— Похоже, вы всегда так задумчивы по утрам. Вам следует обзавестись надежным провожатым, Вероника... Я еще издали заметил тебя, а ты погружена в свои мысли и что-то сердито шепчешь.

Она вскинула голову и снова увидела перед собой темные, почти черные глаза, в глубине которых таилась давняя боль. Мрачный рыцарь на сей раз не прятал лицо за куском темной ткани, видно, надеялся, что в эту пору на улице будет немного людей, но сама она узнала бы его и в толпе – по одной лишь статной фигуре и богатому одеянию нездешнего покроя.

Повинуясь порыву отчаянной смелости, Вероника решительно произнесла:

— Вы же знакомы с герцогом. Скажите прямо, он хороший человек?

Рыцарь нахмурился и сразу же стал серьезным.

— Смотря для кого, Вероника. Похоже, ты боишься обмануться в своем герое.

— Боюсь – это правда, – быстро согласилась она. - Я с малых лет люблю сказки, а жизнь порой гораздо печальнее и страшней. Но я умею различать свет от тьмы, меня не так-то просто запутать.

— Так, может, именно герцогу следует бояться разочаровать тебя.

— Право, ваши слова очень чудны! По сравнению с Контой де Маликором я серая птичка - коноплянка. Что господину до моих забот...

Она даже не отшатнулась, когда рыцарь осторожно взял ее за плечи и наклонился ближе, словно желая придать особый вес своим словам.

— Ты – капелька крови Тарлинга. Частичка города, где осталось его раненое сердце. Ты - дитя земли, за которую он был готов умереть. Будь уверена, ты очень дорога ему, Вероника.

Не дослушав, пораженная внезапной догадкой, она громко воскликнула:

— Вы были там, верно? Вы сами видели, что стало со Снегирями? Если так, не нужно прятать шрамы, вы могли бы гордиться ими и пусть позор ляжет на тех, кто с вами такое сотворил!

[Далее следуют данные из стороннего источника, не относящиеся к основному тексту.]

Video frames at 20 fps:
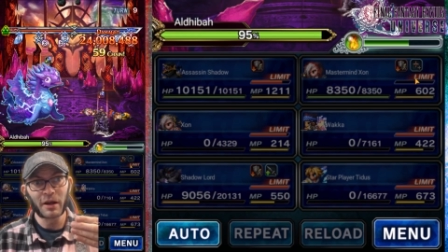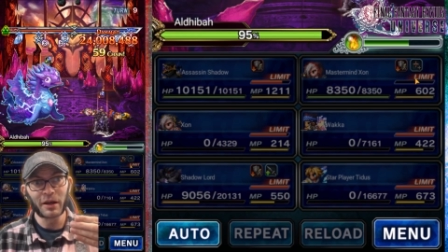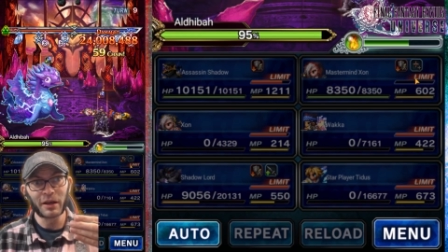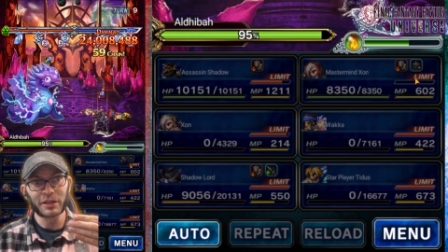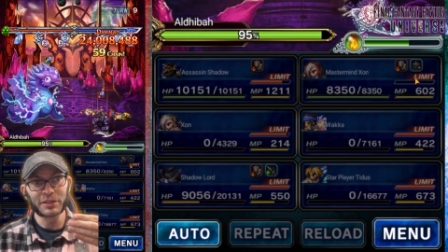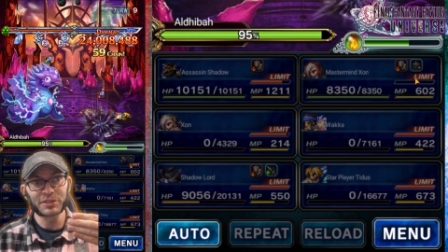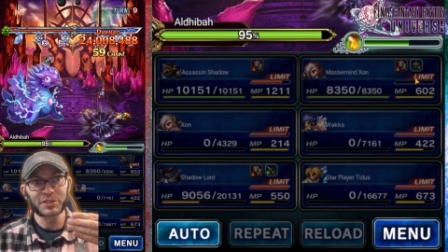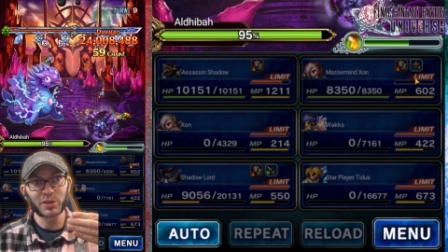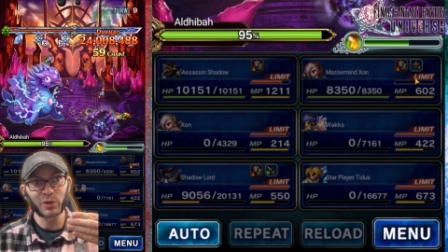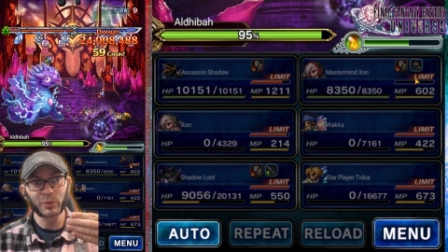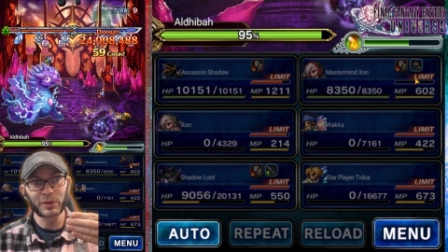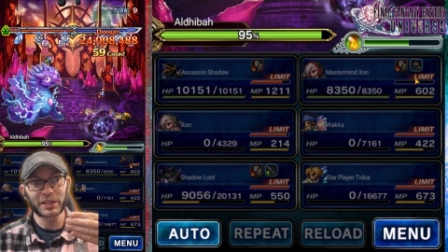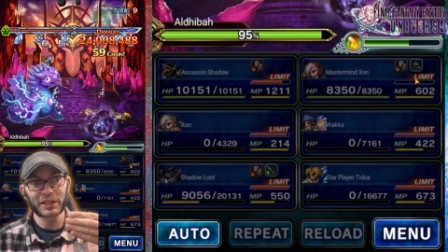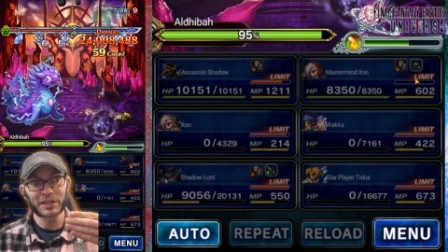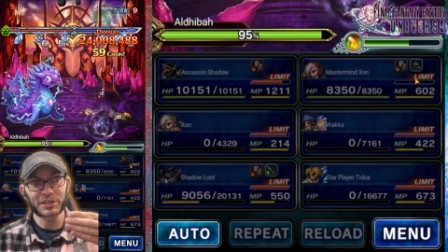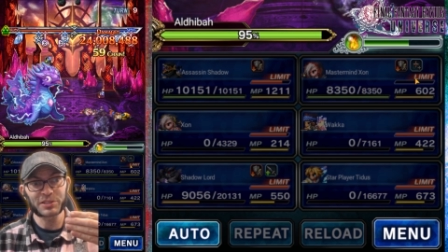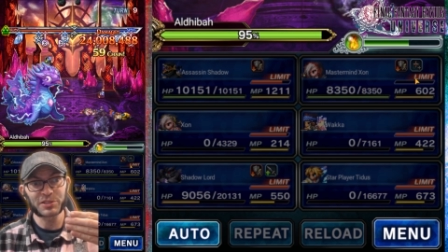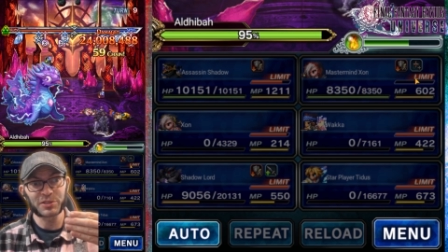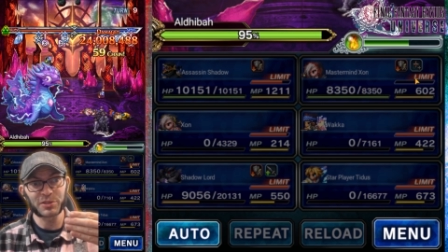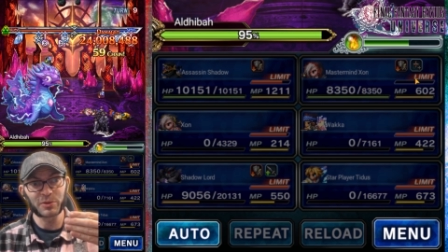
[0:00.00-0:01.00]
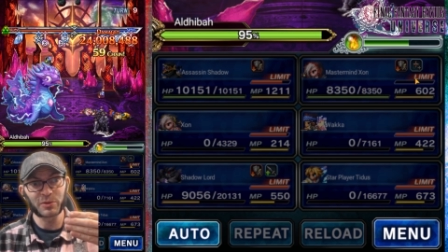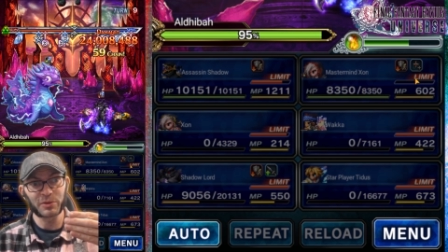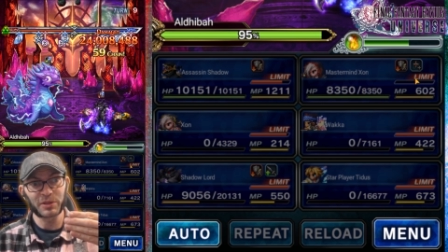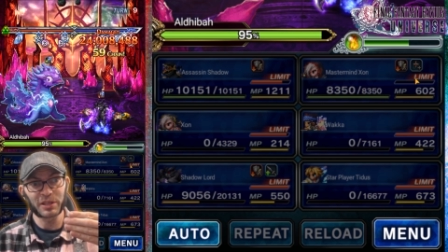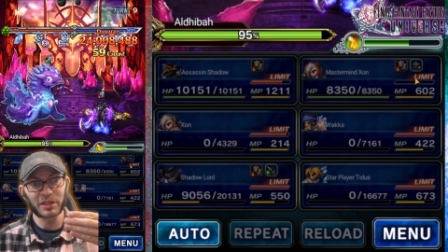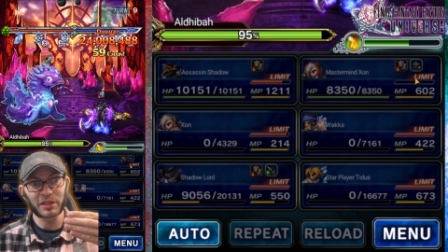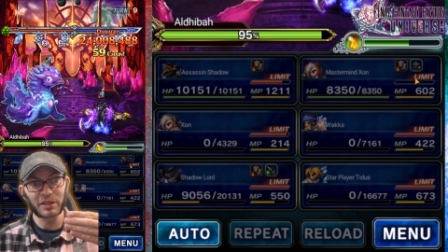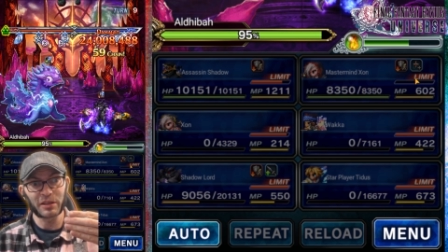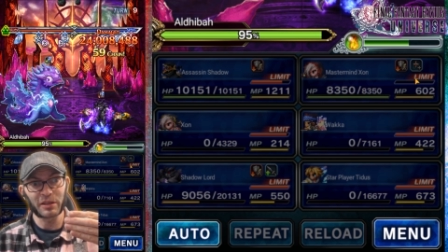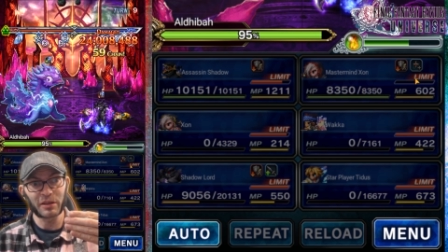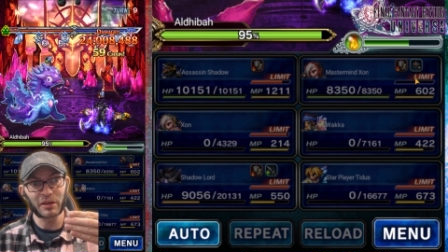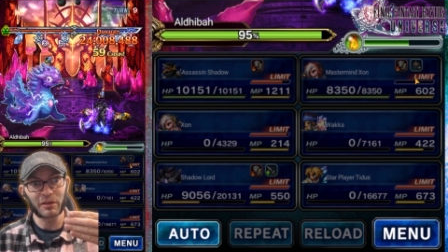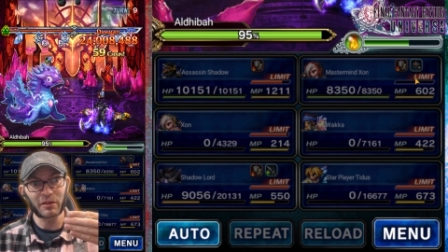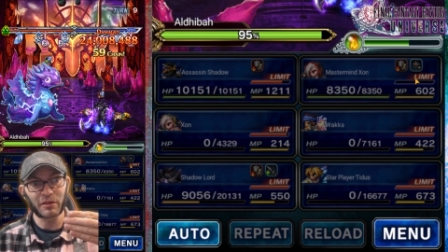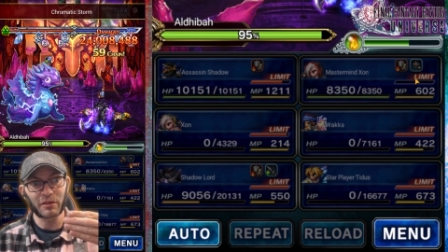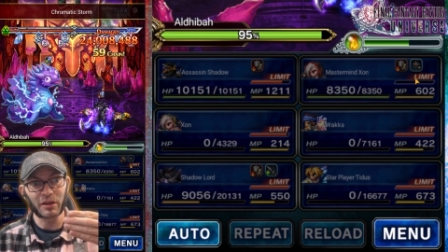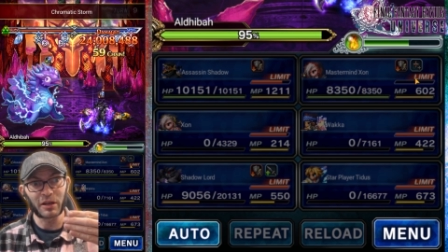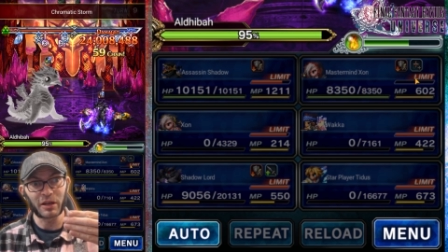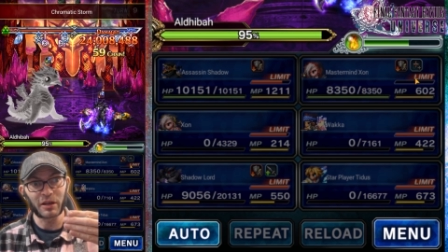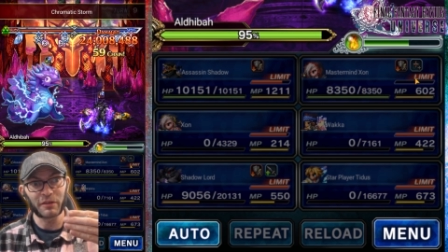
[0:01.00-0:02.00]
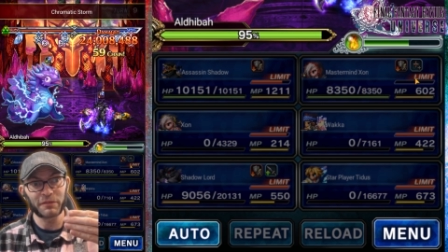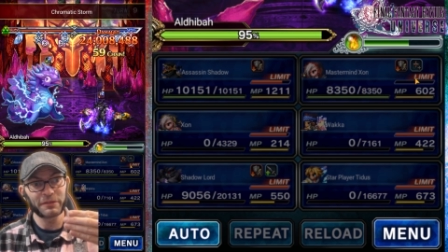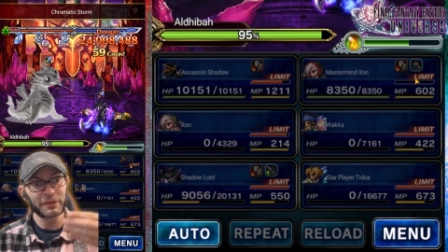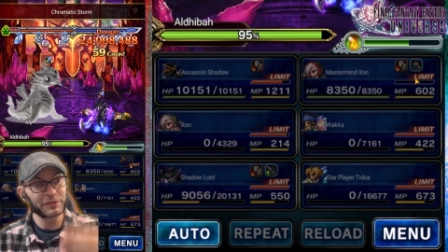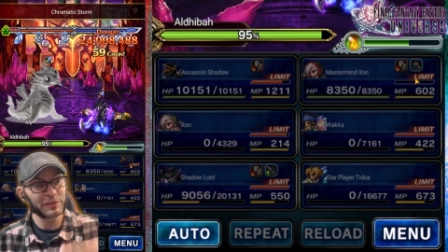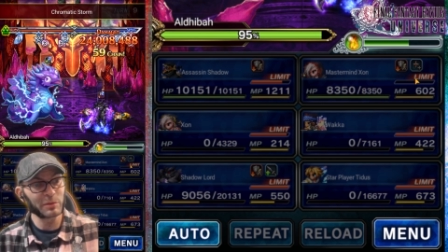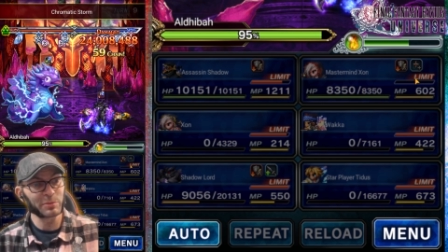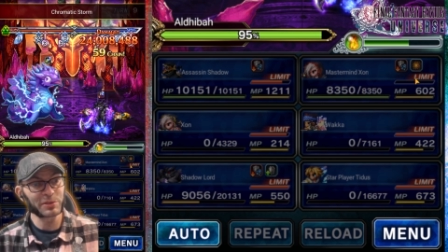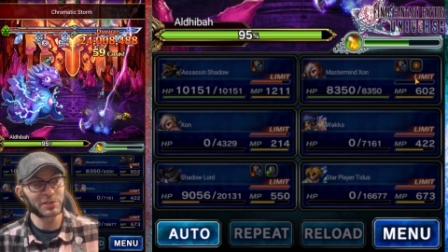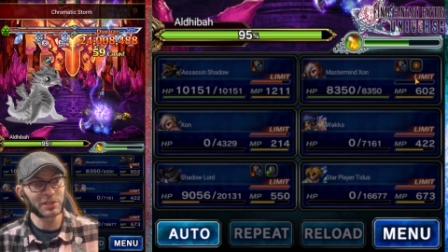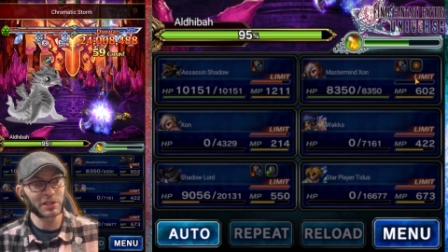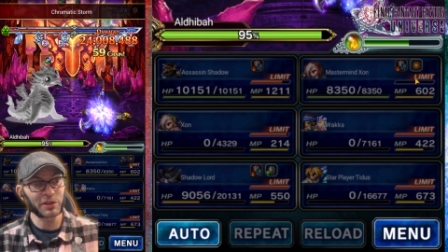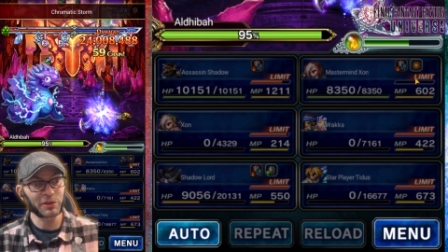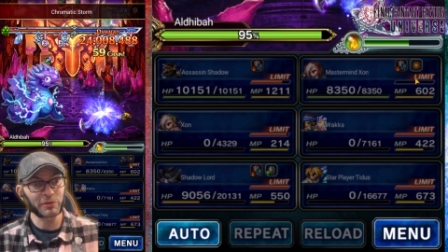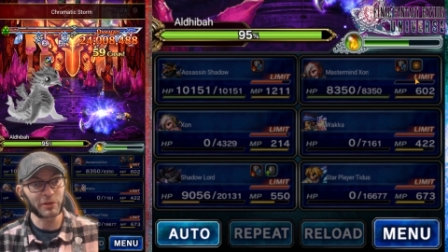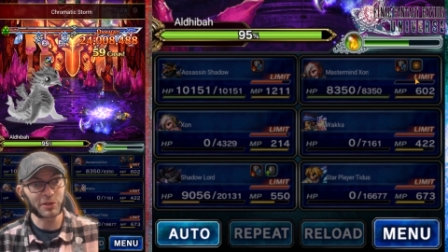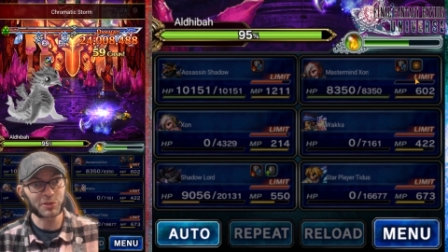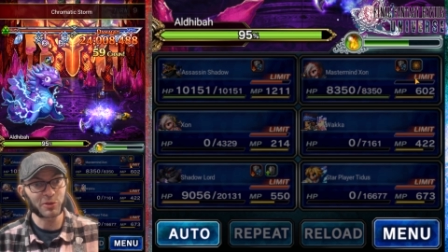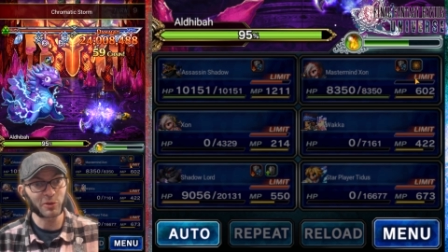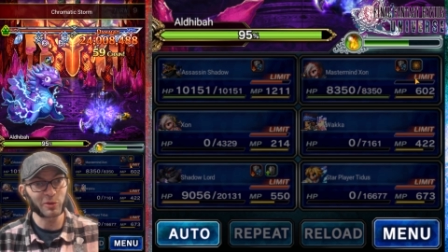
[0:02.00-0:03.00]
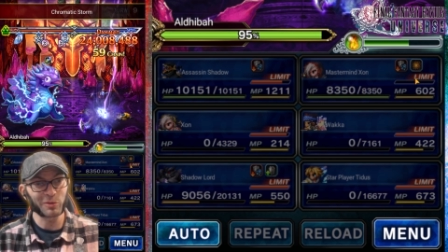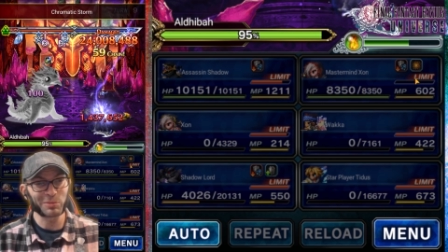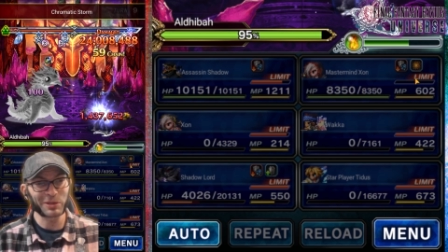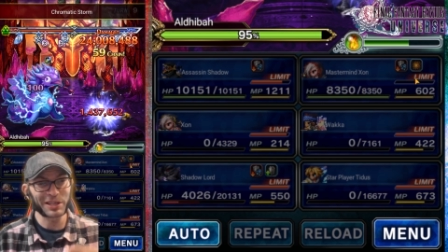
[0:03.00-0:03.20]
until we get to the 50% threshold,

Едва вымолвив последние слова, Вероника в страхе зажмурилась, потому что лицо мужчины исказила гримаса досады. Решив, что задела его, она быстро залепетала:

— Умоляю простить! Я не желала нанести вам обиду, я только хотела сказать…

— Я услышал довольно!

— Вы не сердитесь? Моя прямота могла показаться вам оскорбительной.

«Что же со мной такое, я сейчас будто читаю наизусть признание госпожи Блюмквель в сцене на балконе из романа ссыльного барона де Моне… Зачем мне хочется выглядеть перед ним благородной дамой, напрасно… неловко...».

С чего бы вдруг ей стало необычайно важно его доброе мнение о ней, но в ответ рыцарь холодно проговорил:

— Ты же спешишь домой? И раз теперь мы соседи, нам в одну сторону. Держись за мою руку, чтобы не поскользнуться. Хочу быстрее доставить тебя старушке Марлен.

Немного смутившись, она приняла его предложение, и только робко спросила:

— Откуда вы знаете мою бабушку?

Голос мрачного спутника заметно потеплел:

— Вчера она немного посидела с нами у очага, Баффо налил ей горячей похлебки, а Ламарк предложил кусок цыпленка и ломоть бисквита.

— Сладкое ей нельзя! - вздрогнула Вероника.

— Именно так она и сказала, отказавшись от второй порции яблочного пирога. Теперь Ламарк хочет ее нарисовать. Когда сам немного поправится.

«Значит, они поселились с нами под одной крышей, и я уже сегодня могу еще разузнать о Маликоре… Но разве Лежьен болен…».

— А что случилось с вашим другом? Он не здоров?

— Пустяки, легкая простуда. Пара дней в постели, теплое питье и слабость пройдет. Марлен обещала найти в сундуках целительные носки из козьего пуха.

— Да-да, матушка всегда одевала их мне в холода… Они будто и впрямь волшебные - скоро помогут.

Рыцарь двигался вперед уверенным, четким шагом, стремительно увлекая ее за собой, и, слегка запыхавшись, Вероника уже без особых церемоний схватила его за рукав куртки.